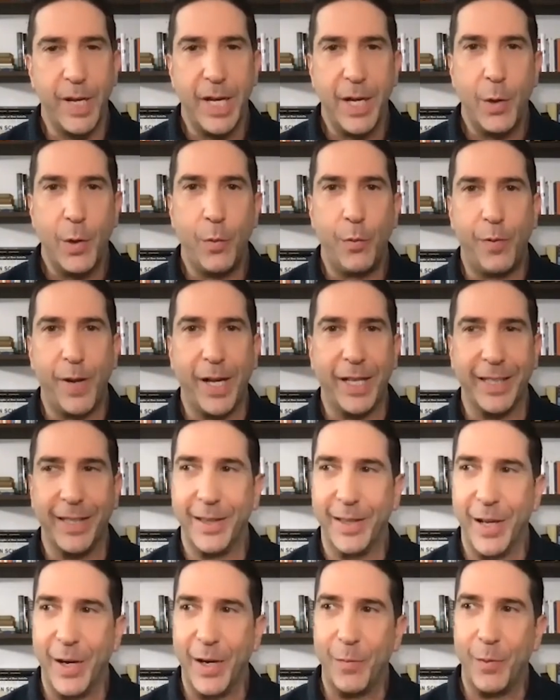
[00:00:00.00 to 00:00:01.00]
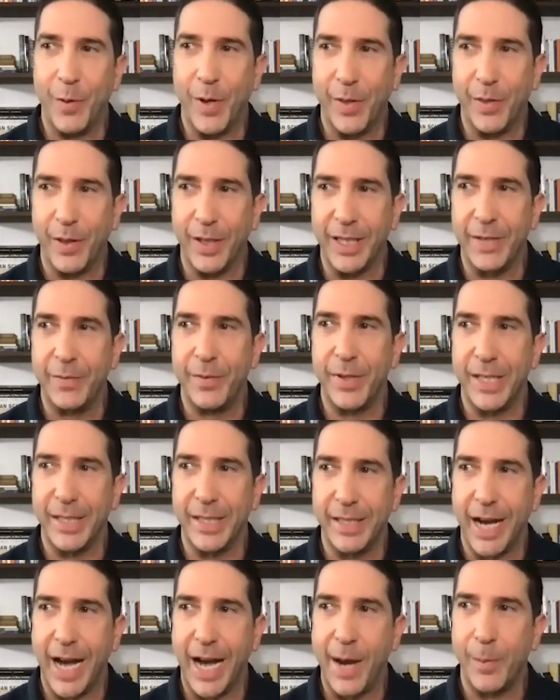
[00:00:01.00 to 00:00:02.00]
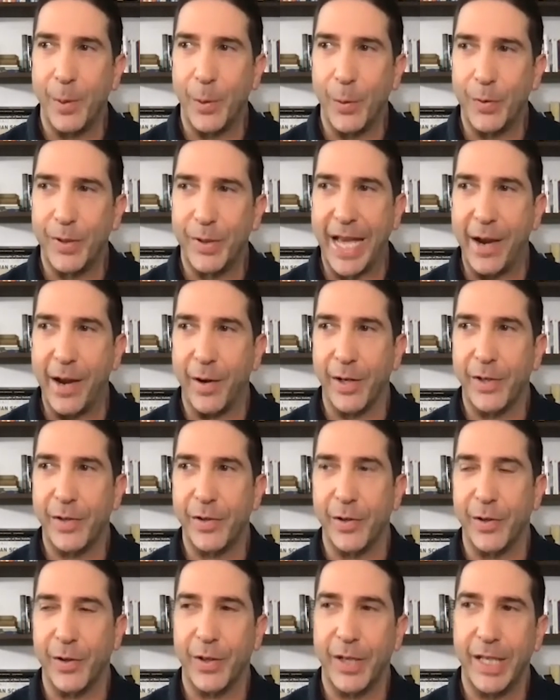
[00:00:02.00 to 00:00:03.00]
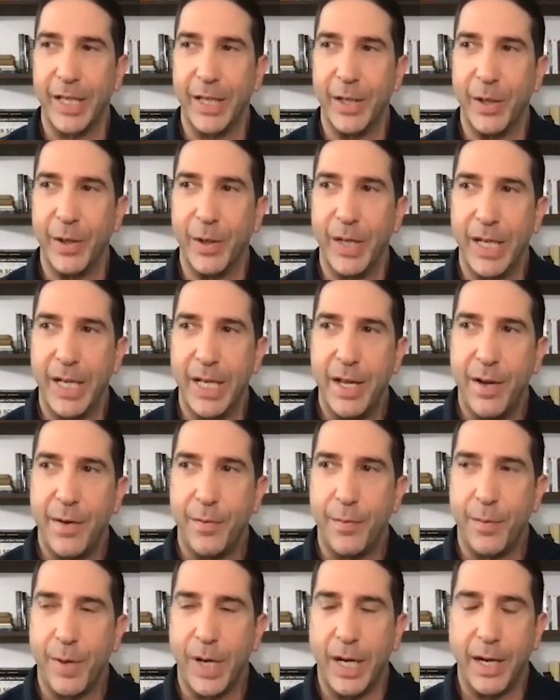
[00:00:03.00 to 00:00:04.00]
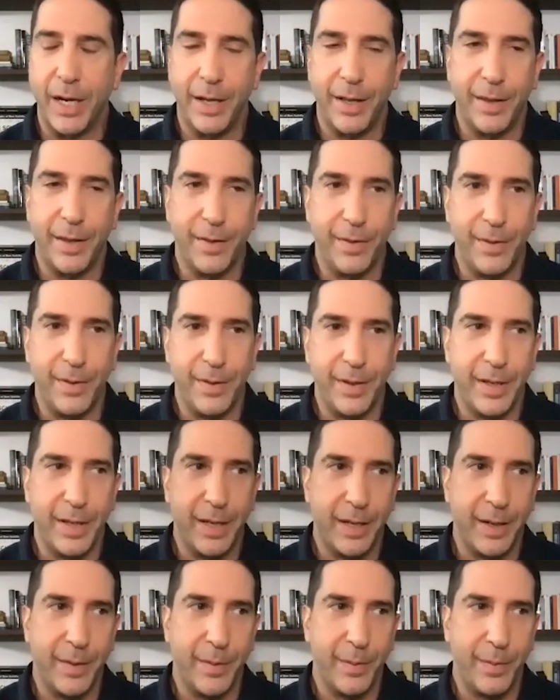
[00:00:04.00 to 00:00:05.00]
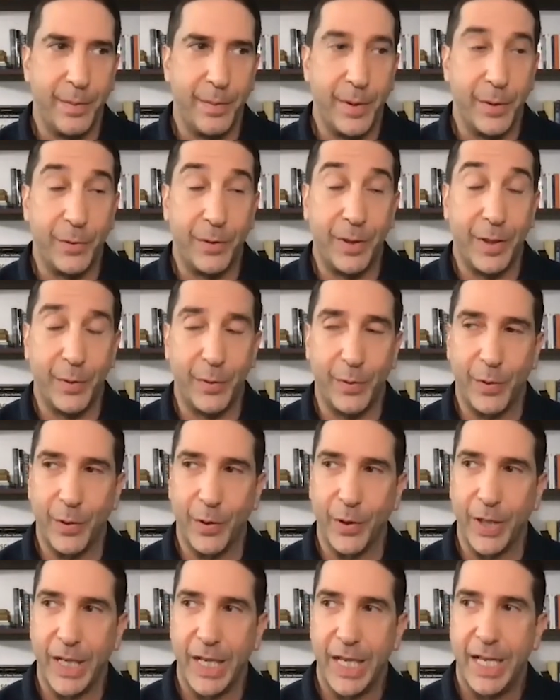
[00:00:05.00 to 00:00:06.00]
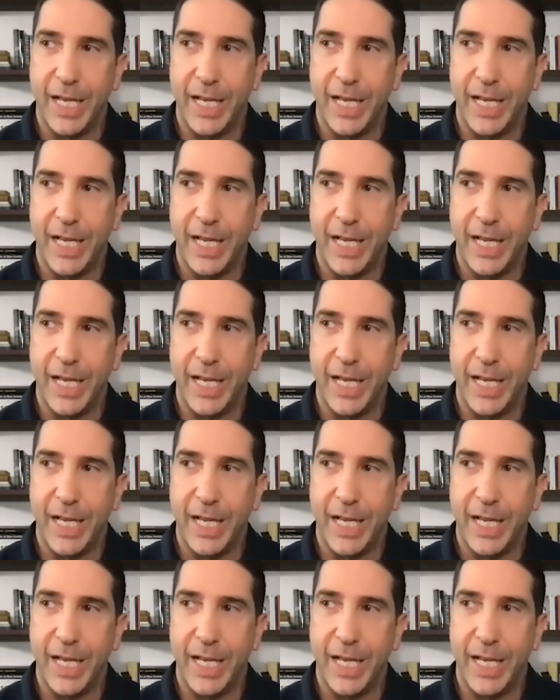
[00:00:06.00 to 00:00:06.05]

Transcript: who fell in love with Olivia d'Abo's character, you know uh, uh, the sister.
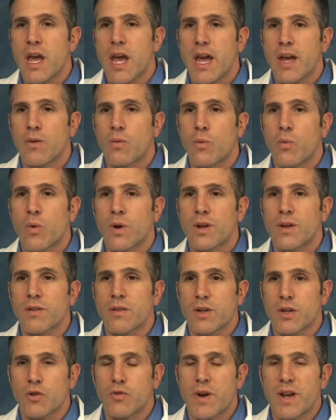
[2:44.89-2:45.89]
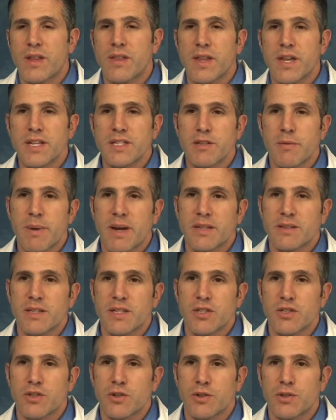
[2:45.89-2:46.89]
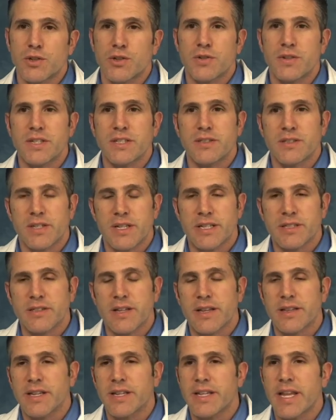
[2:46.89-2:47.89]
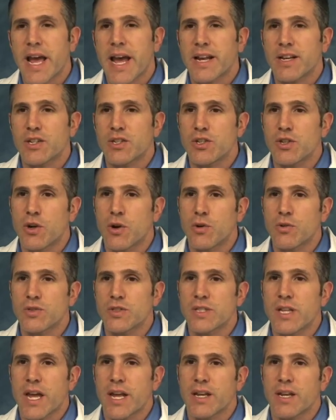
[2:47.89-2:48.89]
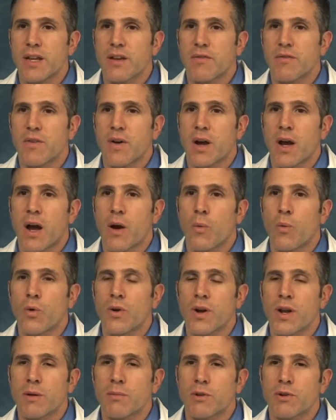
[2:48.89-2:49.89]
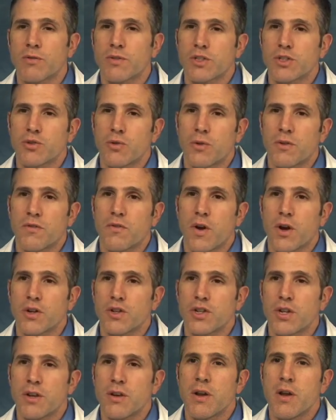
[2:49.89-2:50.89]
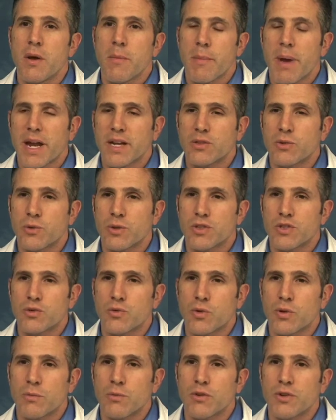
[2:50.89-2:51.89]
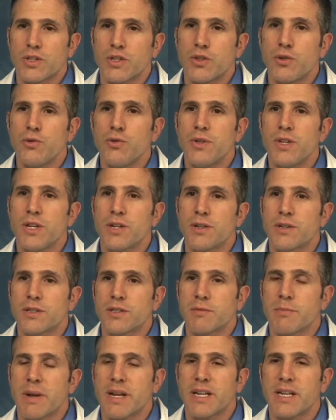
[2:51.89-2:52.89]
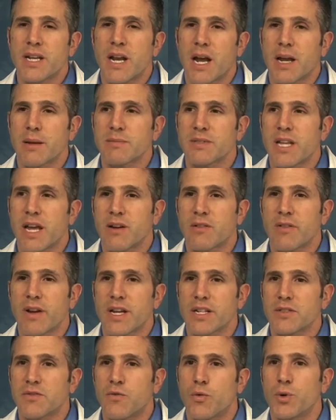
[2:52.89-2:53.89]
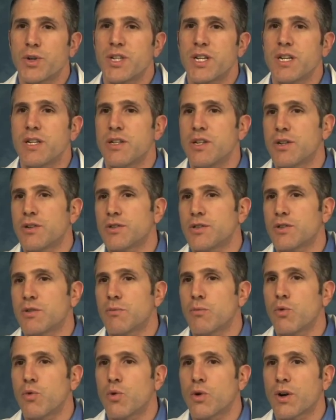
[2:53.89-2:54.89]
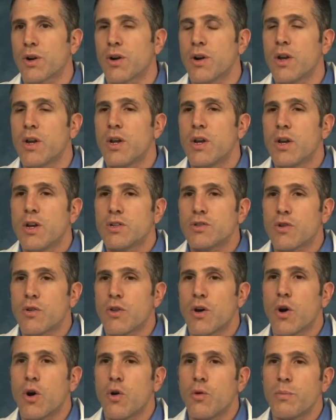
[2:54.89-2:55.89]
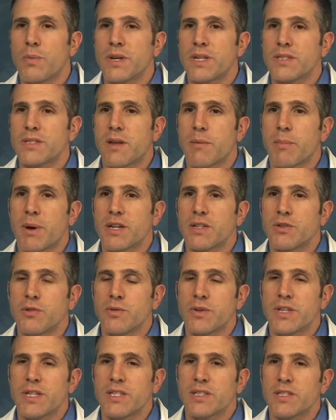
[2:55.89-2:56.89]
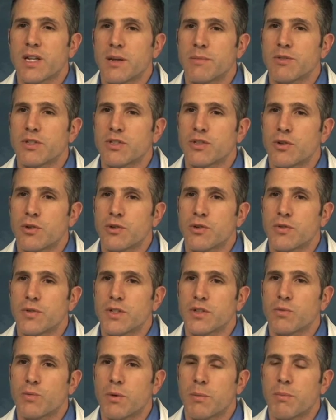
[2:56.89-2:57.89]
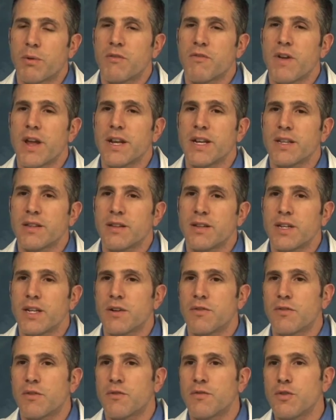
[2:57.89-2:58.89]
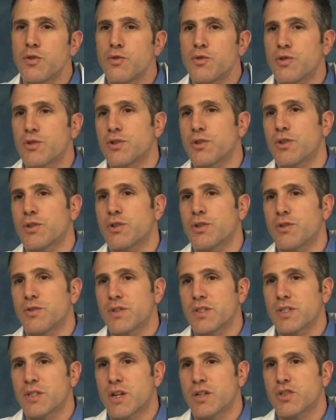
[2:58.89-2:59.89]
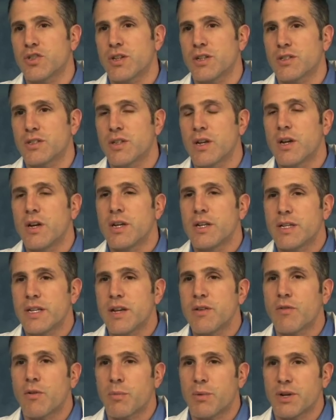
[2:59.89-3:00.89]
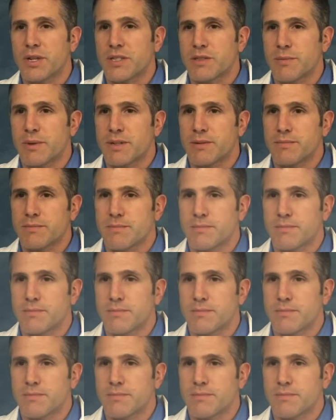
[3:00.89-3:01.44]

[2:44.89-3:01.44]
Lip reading: And one of the great things about these surgeries is that the data shows that if we're able to restore function back towards normal at 2 years, many times that lasts 14 years or more. So the hope is that by doing these types of surgeries, we're preventing the need for future surgeries such as knee replacement.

* * *

▶ [Activity]
In copying the listing, reproduce each line exactly and omit the pictures.

▶ [Answer to this problem]
[00:00:00.00 to 00:00:01.00]
[00:00:01.00 to 00:00:02.00]
[00:00:02.00 to 00:00:03.00]
[00:00:03.00 to 00:00:04.00]
[00:00:04.00 to 00:00:05.00]
[00:00:05.00 to 00:00:06.00]
[00:00:06.00 to 00:00:06.05]

Transcript: who fell in love with Olivia d'Abo's character, you know uh, uh, the sister.
[2:44.89-2:45.89]
[2:45.89-2:46.89]
[2:46.89-2:47.89]
[2:47.89-2:48.89]
[2:48.89-2:49.89]
[2:49.89-2:50.89]
[2:50.89-2:51.89]
[2:51.89-2:52.89]
[2:52.89-2:53.89]
[2:53.89-2:54.89]
[2:54.89-2:55.89]
[2:55.89-2:56.89]
[2:56.89-2:57.89]
[2:57.89-2:58.89]
[2:58.89-2:59.89]
[2:59.89-3:00.89]
[3:00.89-3:01.44]

[2:44.89-3:01.44]
Lip reading: And one of the great things about these surgeries is that the data shows that if we're able to restore function back towards normal at 2 years, many times that lasts 14 years or more. So the hope is that by doing these types of surgeries, we're preventing the need for future surgeries such as knee replacement.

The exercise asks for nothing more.